Jausbert de Puycibot (Note: Alternative spellings of his name abound. Jausbert is sometimes given as Gausbert or Audebert, Puycibot as Puicibot or Poicibot. Besides monge (monk), he is sometimes styled mos or en (both meaning "sir" or "lord").) was a Limousin troubadour of the early thirteenth century (fl. 1220-1231). Fifteen of his works have survived (fourteen of them cansos), most of them conventional, but with a few that are expressive of "true feeling". According to some sources, Jausbert was a monk, lo Monge de Poicibot.

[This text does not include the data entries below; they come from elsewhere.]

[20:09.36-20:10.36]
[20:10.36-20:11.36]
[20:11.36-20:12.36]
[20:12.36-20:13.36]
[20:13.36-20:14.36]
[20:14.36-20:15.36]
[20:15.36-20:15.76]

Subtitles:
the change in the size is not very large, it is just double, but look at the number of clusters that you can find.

The poem S'eu vos voill tan gen lauzar had long been attributed to him, though doubts have arisen due to its appearance in a collection of poems by the Monge de Montaudo. He probably wrote the sirventes (servant song) that, together with another by Bertran de Preissac, forms a tenso (dispute) in which the two troubadours debate the merits of old and young women. Jausbert supports las joves (the youth), while Bertran las vielhas (the aged).

Era quan l'ivernz nos laissa

E par la fuoilla en la vaissa

   E il lauzellet chanton c'uns no s'en laissa,

Fas sirventes ses biaissa,

Mas uns malastrucs m'afaissa,

    Car ab joves no.s te: Dieus li don aissa!

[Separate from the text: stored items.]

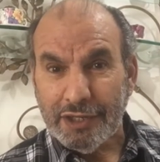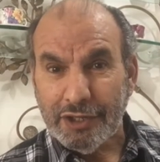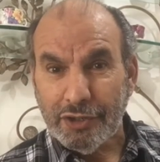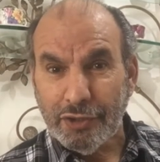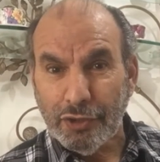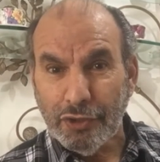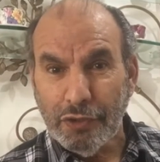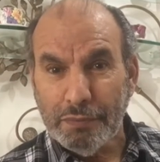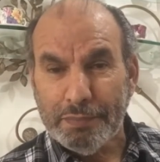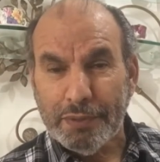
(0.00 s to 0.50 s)

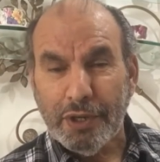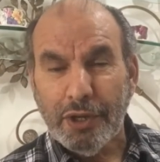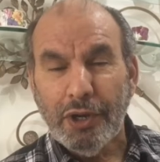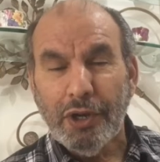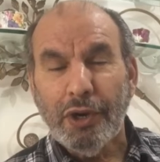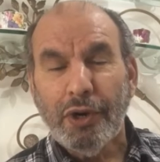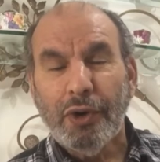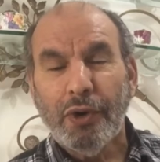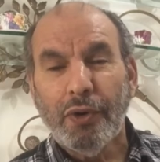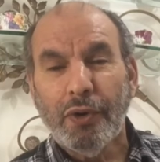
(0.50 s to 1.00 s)
group
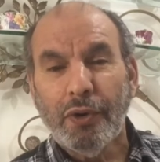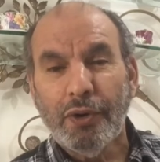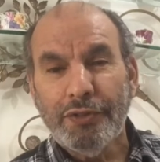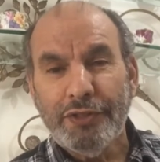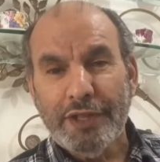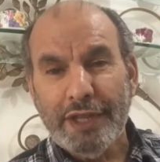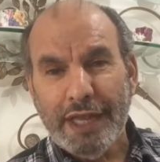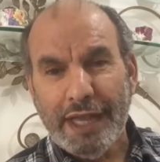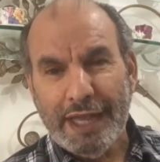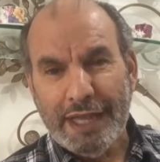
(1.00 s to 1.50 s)
or
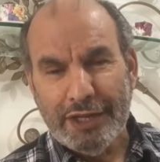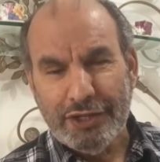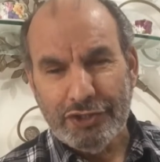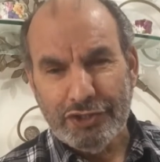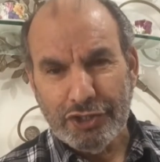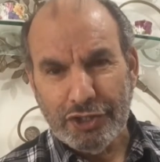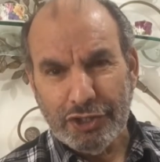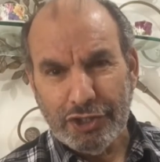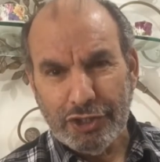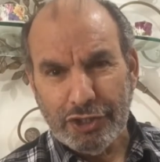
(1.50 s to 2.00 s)
the
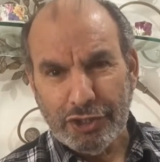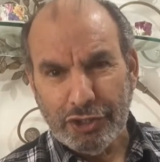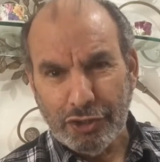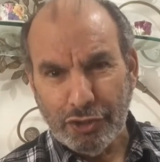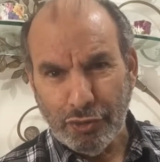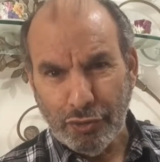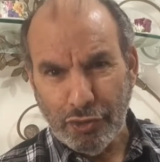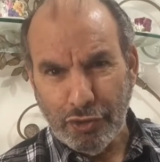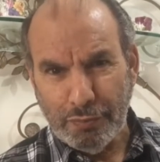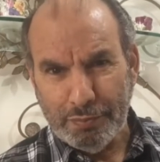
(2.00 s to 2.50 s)
Asian
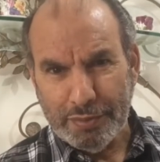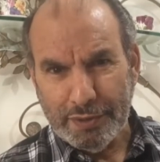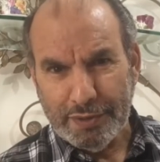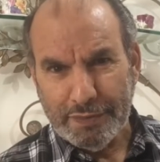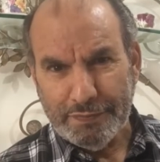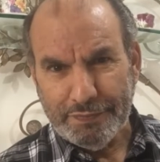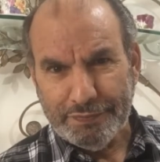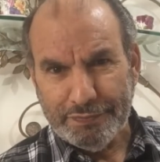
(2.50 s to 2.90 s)
group.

Mais pretz una vieilla saissa

Que non a ni carn ni craissa.

   Mal ai' er el os e daval la madaissa!

  Que la genta, covinenta, on bos pretz s'eslaissa,

Fina, francha, frescha, blancha, don jois no.s biaissa,

Mais la vuoill, si gen m'acuoill ni josta se m'acaissa,

Que la rota, que.m des tota Limoges e Aissa.

    . . . . . . . . .

  En Bertranz men com afacha. . .

    E volria n'agues la testa fracha!

Pois parlar l'aug del manjar ni de bon' osta.l tracha,

Al jazer compra.l ben ser, tot lo porc e la vacha,

Quar s'embarga en la pel larga, que es molla e fracha.

Semblanz es, quant hom l'ades, qu'anc no.n trais sa

 garnacha.

    . . . . . . . . .

E tenc m'a gran desmesura

Que, pois domna desfegura,

    Quar ja i fai muzel ni armadura.

Mas prezes de si tal cura

Per que l'arm' estes segura,

    Que.l cors desvai a totz jorns e pejura.

  Eu lor dic aquest prezic per gran bonaventura.

  En Bertran vei a lor dan, e par que, per fraichura,

  Cad' aver las! i esper e soffre et abdura.

According to one of the novellas in the Flores novellarum of Francesco da Barberino, Jausbert bumped into his neglected wife while visiting a brothel. Jausbert's works was first edited and published by William P. Shepard under the title Les Poésies de Jausbert de Puycibot (Paris, 1924).